(DEPRECATED) Apache Flink User Mailing List archive.

How to use multiple sources with multiple sinks

Classic

List

Threaded

2 messages Options

Flink Developer

How to use multiple sources with multiple sinks

How can I configure 1 Flink Job (stream execution environment, parallelism set to 10) to have multiple kafka sources where each has its' own sink to s3.

For example, let's say the sources are:

Kafka Topic A - Consumer (10 partitions)
Kafka Topic B - Consumer (10 partitions)
Kafka Topic C - Consumer (10 partitions)

And let's say the sinks are:

BucketingSink to S3 in bucket: s3://kafka_topic_a/<data files>
BucketingSink to S3 in bucket: s3://kafka_topic_b/<data files>
BucketingSink to S3 in bucket: s3://kafka_topic_c/<data files>

And between source 1 to sink 1, I would like to perform unique processing. Between source 2 to sink 2, it should have unique processing and between source 3 to sink 3, it should also have unique processing.
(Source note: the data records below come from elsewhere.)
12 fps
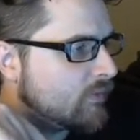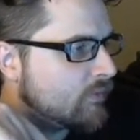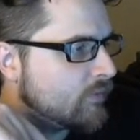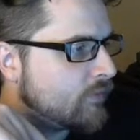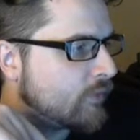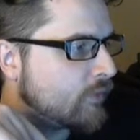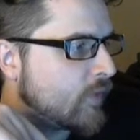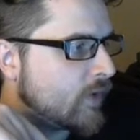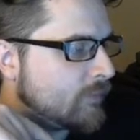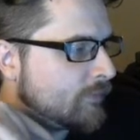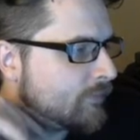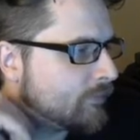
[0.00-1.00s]
first of
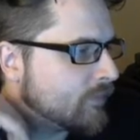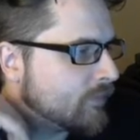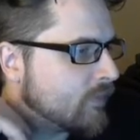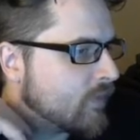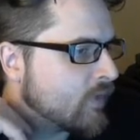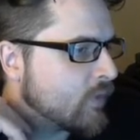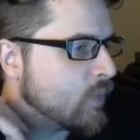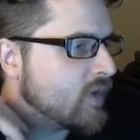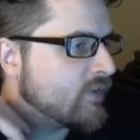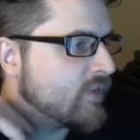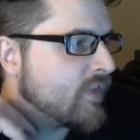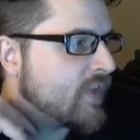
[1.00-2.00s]
all, the reason
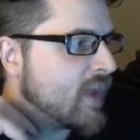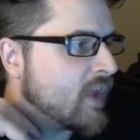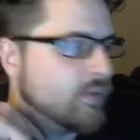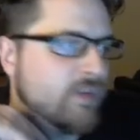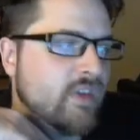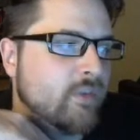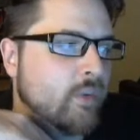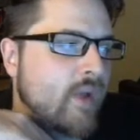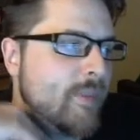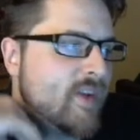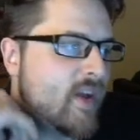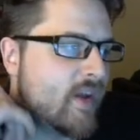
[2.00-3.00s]
that the LODs will come in
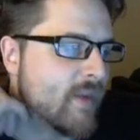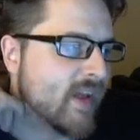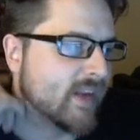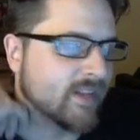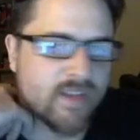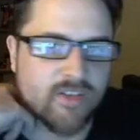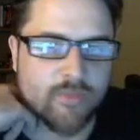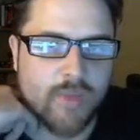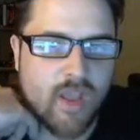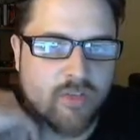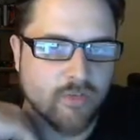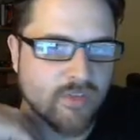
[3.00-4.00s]
automatically is because
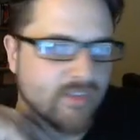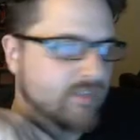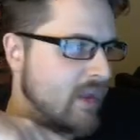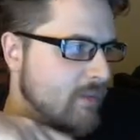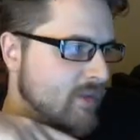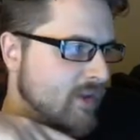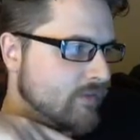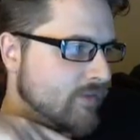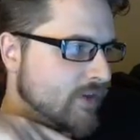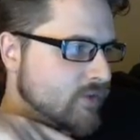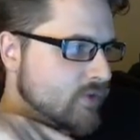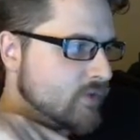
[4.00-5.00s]
of this naming
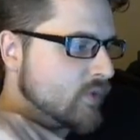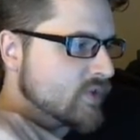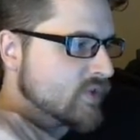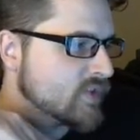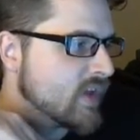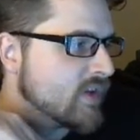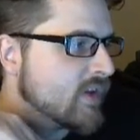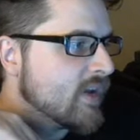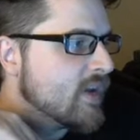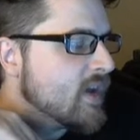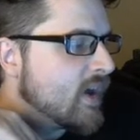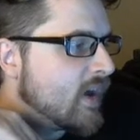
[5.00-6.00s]
convention, which is that
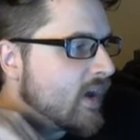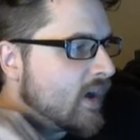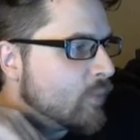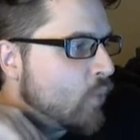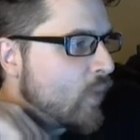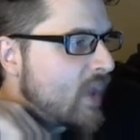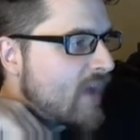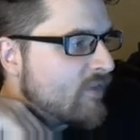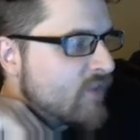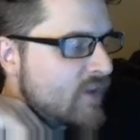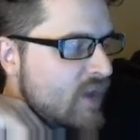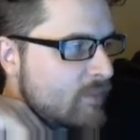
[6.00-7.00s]
we have the
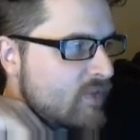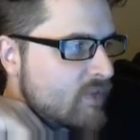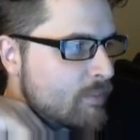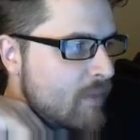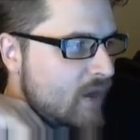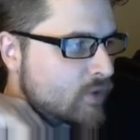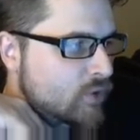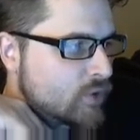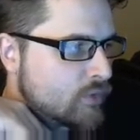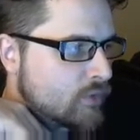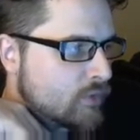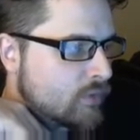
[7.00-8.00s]
name of the mesh,
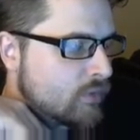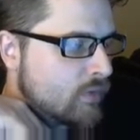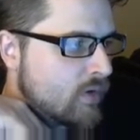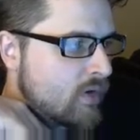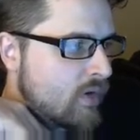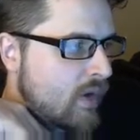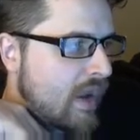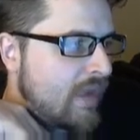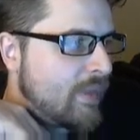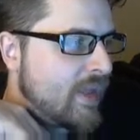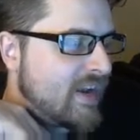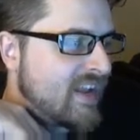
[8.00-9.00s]
and
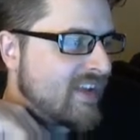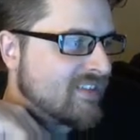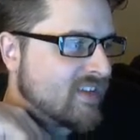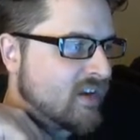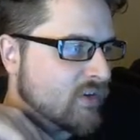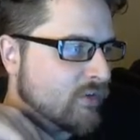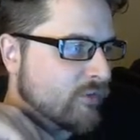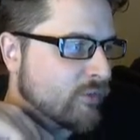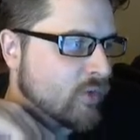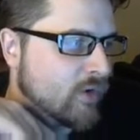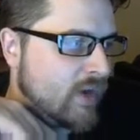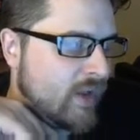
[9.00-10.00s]
then it has
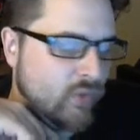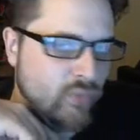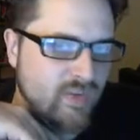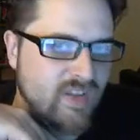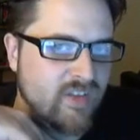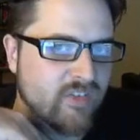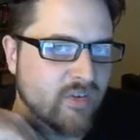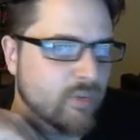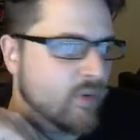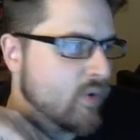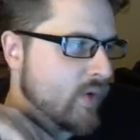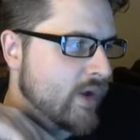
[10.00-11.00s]
underscore
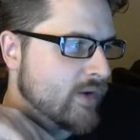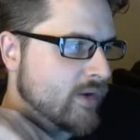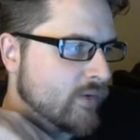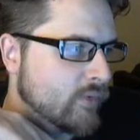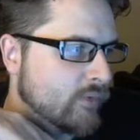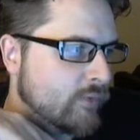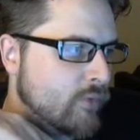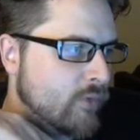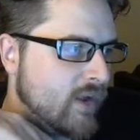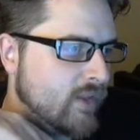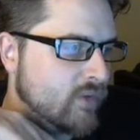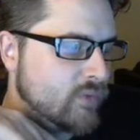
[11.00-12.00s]
LOD0 and underscore
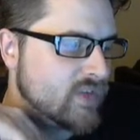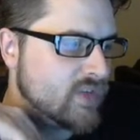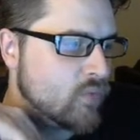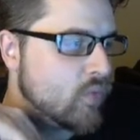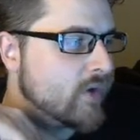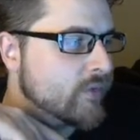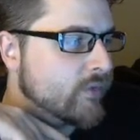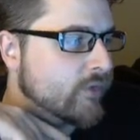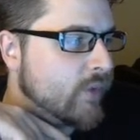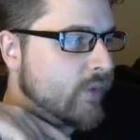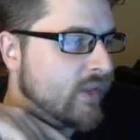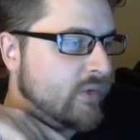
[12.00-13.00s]
LOD1. So
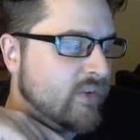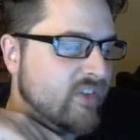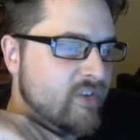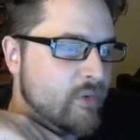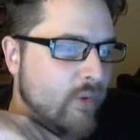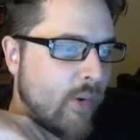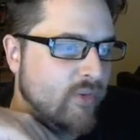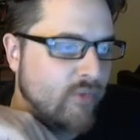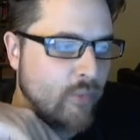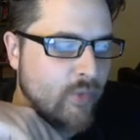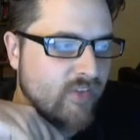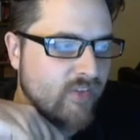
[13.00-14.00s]
LOD0 is
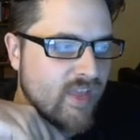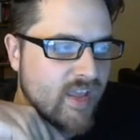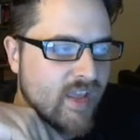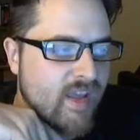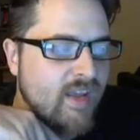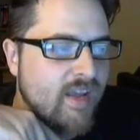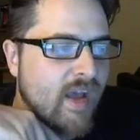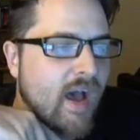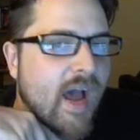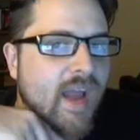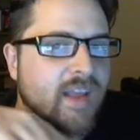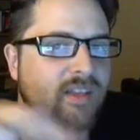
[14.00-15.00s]
always the
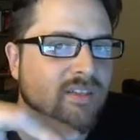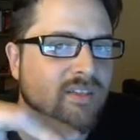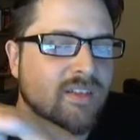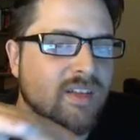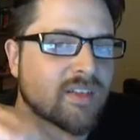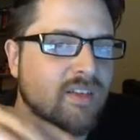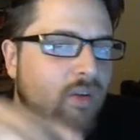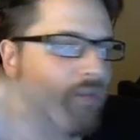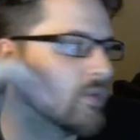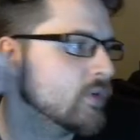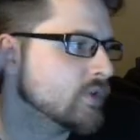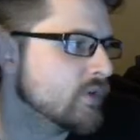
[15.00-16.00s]
highest detail
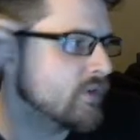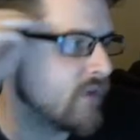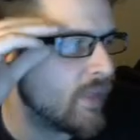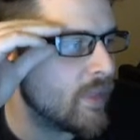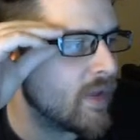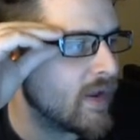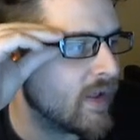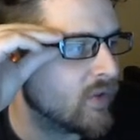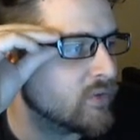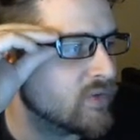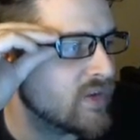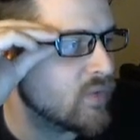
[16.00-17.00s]
version, and then
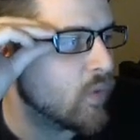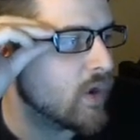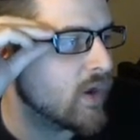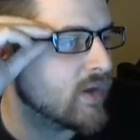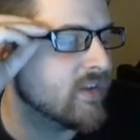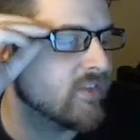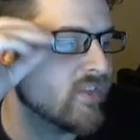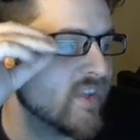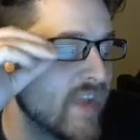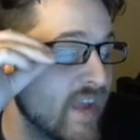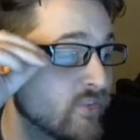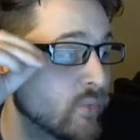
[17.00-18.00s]
LOD1 is the
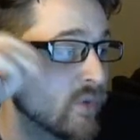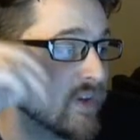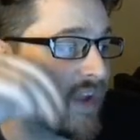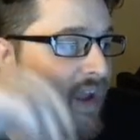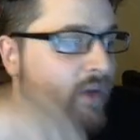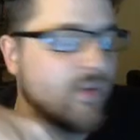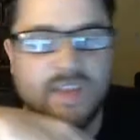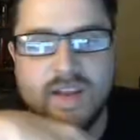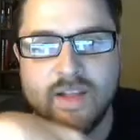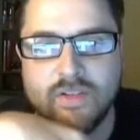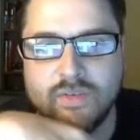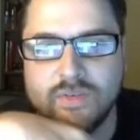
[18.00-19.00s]
next one down, and then
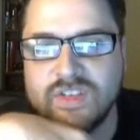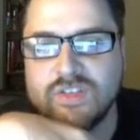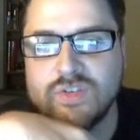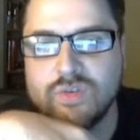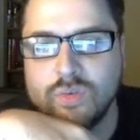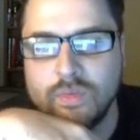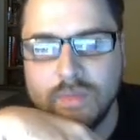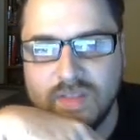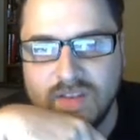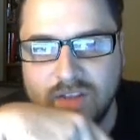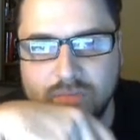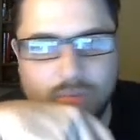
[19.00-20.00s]
LOD2 would be the
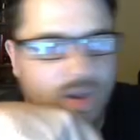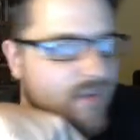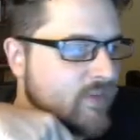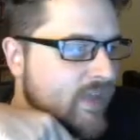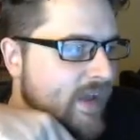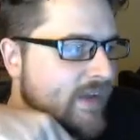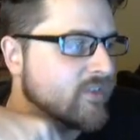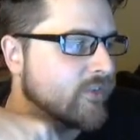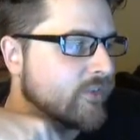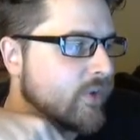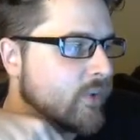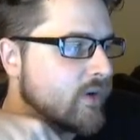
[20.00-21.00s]
next one after that, and
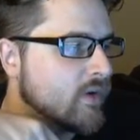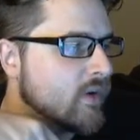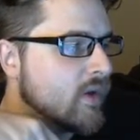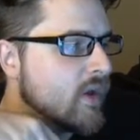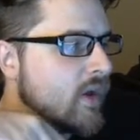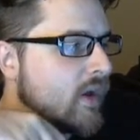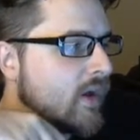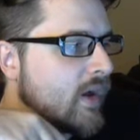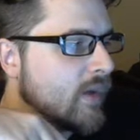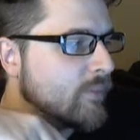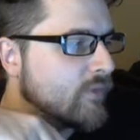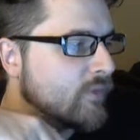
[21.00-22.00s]
so on.
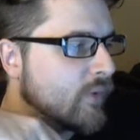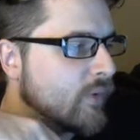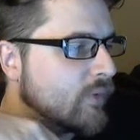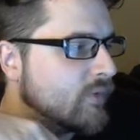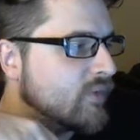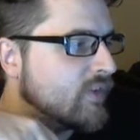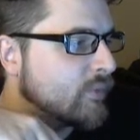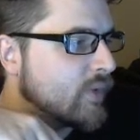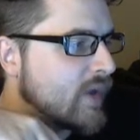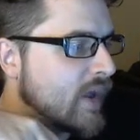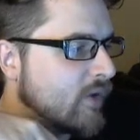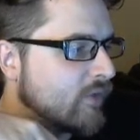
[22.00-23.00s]
So this one, I
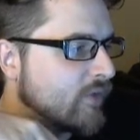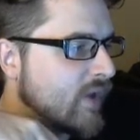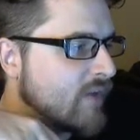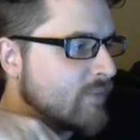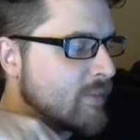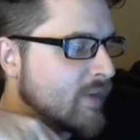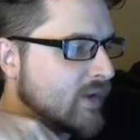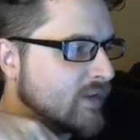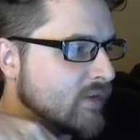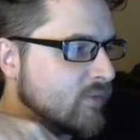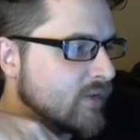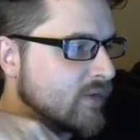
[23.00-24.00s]
also have my modeling
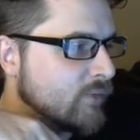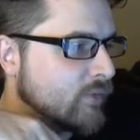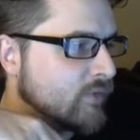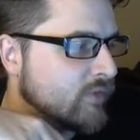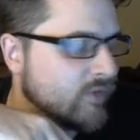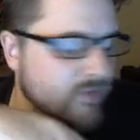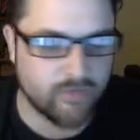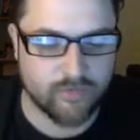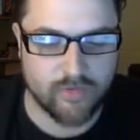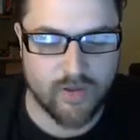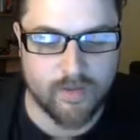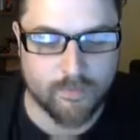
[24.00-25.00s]
resources
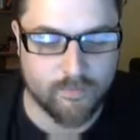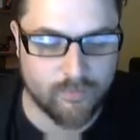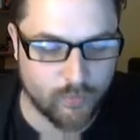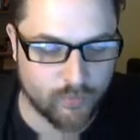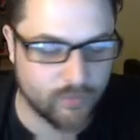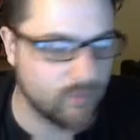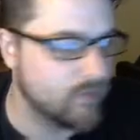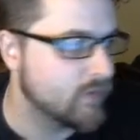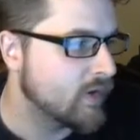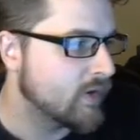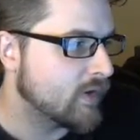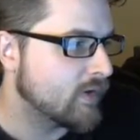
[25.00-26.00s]
folder.
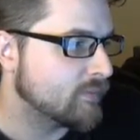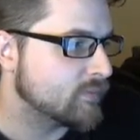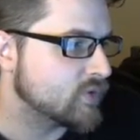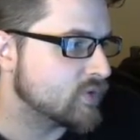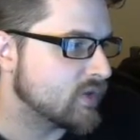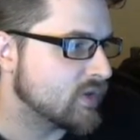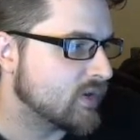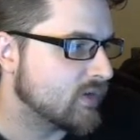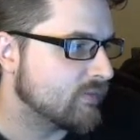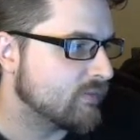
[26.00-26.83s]
I'm just going to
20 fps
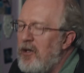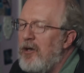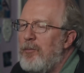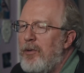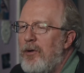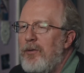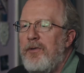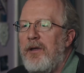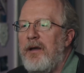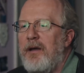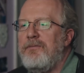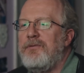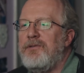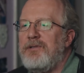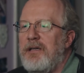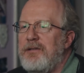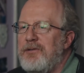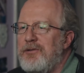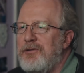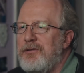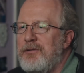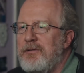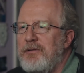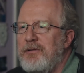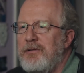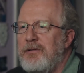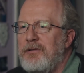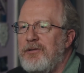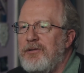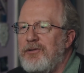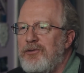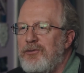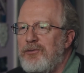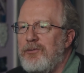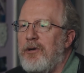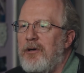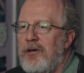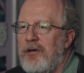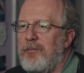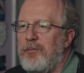You both have such
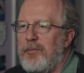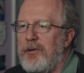strong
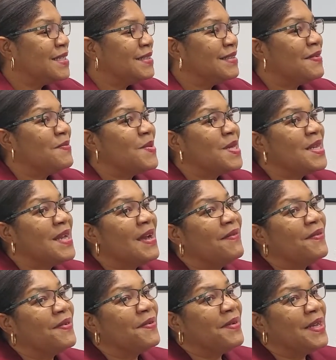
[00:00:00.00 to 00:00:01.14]
Somebody have
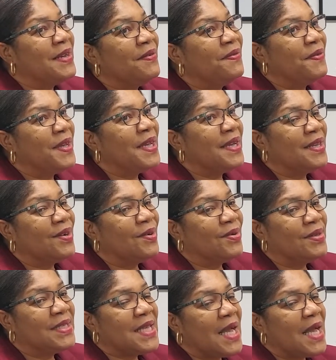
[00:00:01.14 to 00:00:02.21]
already figured out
How can this be achieved? Is there an example?

vino yang

Re: How to use multiple sources with multiple sinks

Hi,

If you are expressing a job that contains three pairs of source->sinks that are isolated from each other, then Flink supports this form of Job.

It is not much different from a single source->sink, just changed from a DataStream to three DataStreams.

For example,

DataStream ds1 = xxx

ds1.addSink();

DataStream ds2 = xxx

ds2.addSink();

DataStream ds3 = xxx

ds3.addSink();

Thanks, vino.

Flink Developer <[hidden email]> 于2018年11月11日周日上午9:24写道：

How can I configure 1 Flink Job (stream execution environment, parallelism set to 10) to have multiple kafka sources where each has its' own sink to s3.

For example, let's say the sources are:
Kafka Topic A - Consumer (10 partitions)
Kafka Topic B - Consumer (10 partitions)
Kafka Topic C - Consumer (10 partitions)
And let's say the sinks are:
BucketingSink to S3 in bucket: s3://kafka_topic_a/<data files>
BucketingSink to S3 in bucket: s3://kafka_topic_b/<data files>
BucketingSink to S3 in bucket: s3://kafka_topic_c/<data files>
And between source 1 to sink 1, I would like to perform unique processing. Between source 2 to sink 2, it should have unique processing and between source 3 to sink 3, it should also have unique processing.

How can this be achieved? Is there an example?